Bill: We’ve got a mouse over you.

Fred: Yeah, this is a little bit too much work for me to do to figure out what it is you’re doing, Mark. I don’t really know what this site does when I first come here.

Bill: Too fancy, Mark, too fancy.

Fred: Yeah, too fancy. We need to have injury guru right up here tell us what this site does and who will benefit. If I’m going there, I’m not sure who’s the beneficiary, who’s going to get anything out of this site. So that’s something worth doing. Bill DeWees, let’s hear a report.

Bill D.: Yes.

Fred: What we’ve got now—we can also put it on what is it, audio book seminar, and Bill has got some good news, which is he’s already broken—we’ve already broken even on this event.

Bill D.: Yay!

Fred: Yay.

Bill D.: That was our first goal was not to lose money on this, and we’re already in the black.

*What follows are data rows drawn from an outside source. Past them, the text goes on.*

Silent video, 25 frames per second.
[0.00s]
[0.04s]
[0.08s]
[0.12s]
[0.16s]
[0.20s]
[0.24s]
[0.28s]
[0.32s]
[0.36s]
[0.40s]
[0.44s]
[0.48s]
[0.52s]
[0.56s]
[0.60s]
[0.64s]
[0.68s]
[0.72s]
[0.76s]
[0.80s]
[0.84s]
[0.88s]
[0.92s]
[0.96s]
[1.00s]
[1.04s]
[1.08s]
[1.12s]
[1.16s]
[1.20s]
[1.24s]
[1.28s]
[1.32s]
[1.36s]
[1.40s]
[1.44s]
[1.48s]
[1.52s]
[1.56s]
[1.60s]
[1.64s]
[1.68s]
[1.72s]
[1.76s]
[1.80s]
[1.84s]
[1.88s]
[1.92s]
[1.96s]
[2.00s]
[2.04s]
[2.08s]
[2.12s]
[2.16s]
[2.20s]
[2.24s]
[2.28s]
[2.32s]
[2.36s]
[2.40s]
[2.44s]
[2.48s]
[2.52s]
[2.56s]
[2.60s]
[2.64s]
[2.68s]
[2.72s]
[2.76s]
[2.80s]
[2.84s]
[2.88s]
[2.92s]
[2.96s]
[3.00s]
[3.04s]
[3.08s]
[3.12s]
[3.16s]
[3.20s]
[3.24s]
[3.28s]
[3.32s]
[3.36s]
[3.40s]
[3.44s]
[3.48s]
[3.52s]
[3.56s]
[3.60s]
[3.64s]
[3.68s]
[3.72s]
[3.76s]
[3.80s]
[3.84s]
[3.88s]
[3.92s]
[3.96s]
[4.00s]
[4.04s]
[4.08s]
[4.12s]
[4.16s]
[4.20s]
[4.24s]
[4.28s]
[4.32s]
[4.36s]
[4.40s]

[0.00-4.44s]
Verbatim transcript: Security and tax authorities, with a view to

Fred: How did you do that?

Bill D.: Well, first of all, by getting a facility for free, keeping costs low, that was the first way I think we did and been able to partner up with a station I used to manage to do that, which is actually a teaching facility as well, so we have access to six different studios to work with that day.
They’re also promoting it and of course I’m working my list, which my list is only like 220 people right now, but I have a guy coming in, flying in from Los Angeles and just picked up another guy here in the Chicago area, so those are the only two who have paid so far. Hopefully, we’ll get a little action going here.
My pre-registration discount is only good through the 10th. I don’t know if you have any thoughts on that, Fred, or suggestions.

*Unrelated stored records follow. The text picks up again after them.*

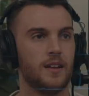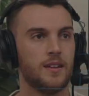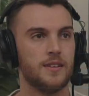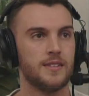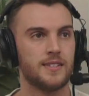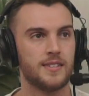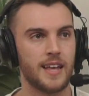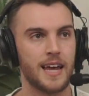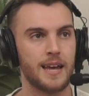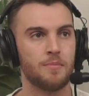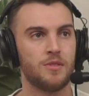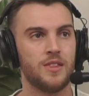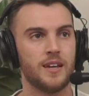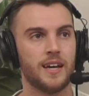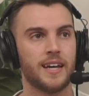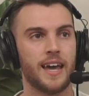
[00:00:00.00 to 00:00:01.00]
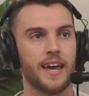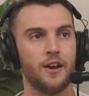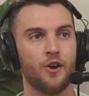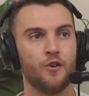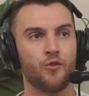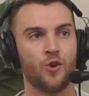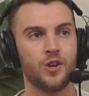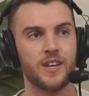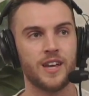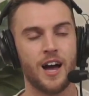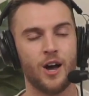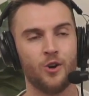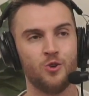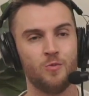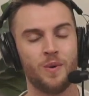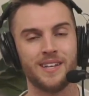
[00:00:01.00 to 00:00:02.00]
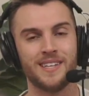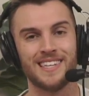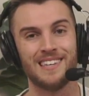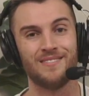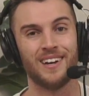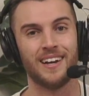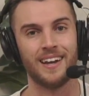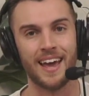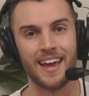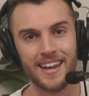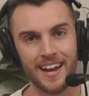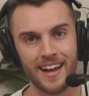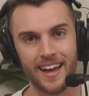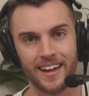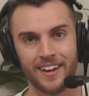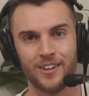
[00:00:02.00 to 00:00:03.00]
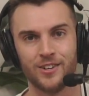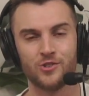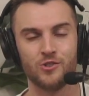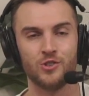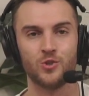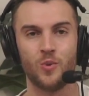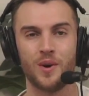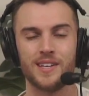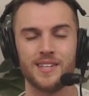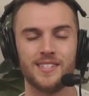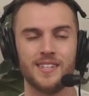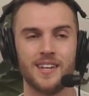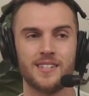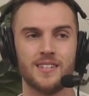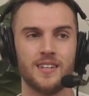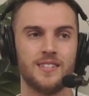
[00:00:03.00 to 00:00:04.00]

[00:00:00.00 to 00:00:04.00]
Same thing again over on Yahoo, but he's even later at 126.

Fred: Are you still there? I lost you Bill. Are you still there? Anybody else hear me? Can anyone hear me?

Bill D.: I can.

Bill O.: Now we can.

Fred: Good, okay. We had some kind of a glitch. Bill, are you still there?

Bill D.: Yes, yeah, did you hear my question?

Fred: I heard your question a little bit. Should we continue—what about the discount, are we going to discontinue the discount?

Bill D.: Right.

Fred: I think that what you may want to do is to—I would extend the discount and here’s my idea. I would go and extend it. Let’s see, the date of the event is what date?

Bill D.: October 1st.

Fred: Okay, so extend it till September 17th, and then after September 17th, then what you want to do is to do a little bit of papering the house.

Bill D.: Okay.

Fred: And papering the house means that what Bill will try and do is get people in at whatever price point he can so that he can at least have a big enough group. By the way, the main purpose of this event in addition to giving people great information is to record a product for later sale.
Now one of the other things that you’re going to be doing—make sure Bill that you don’t forget is at the event you’re going to want to record testimonials. That will be your—in addition to delivering great information, that’ll be your single biggest thing that you’re going to want to do, which is record testimonials A, and B is sell people another product or service.
Now, obviously, job one here is do a great event with lots of content, okay? But certainly followed closely thereafter is at the seminar itself, record testimonials and sell people on another product or service. It begs the question then, Bill, what will you be selling them at the event?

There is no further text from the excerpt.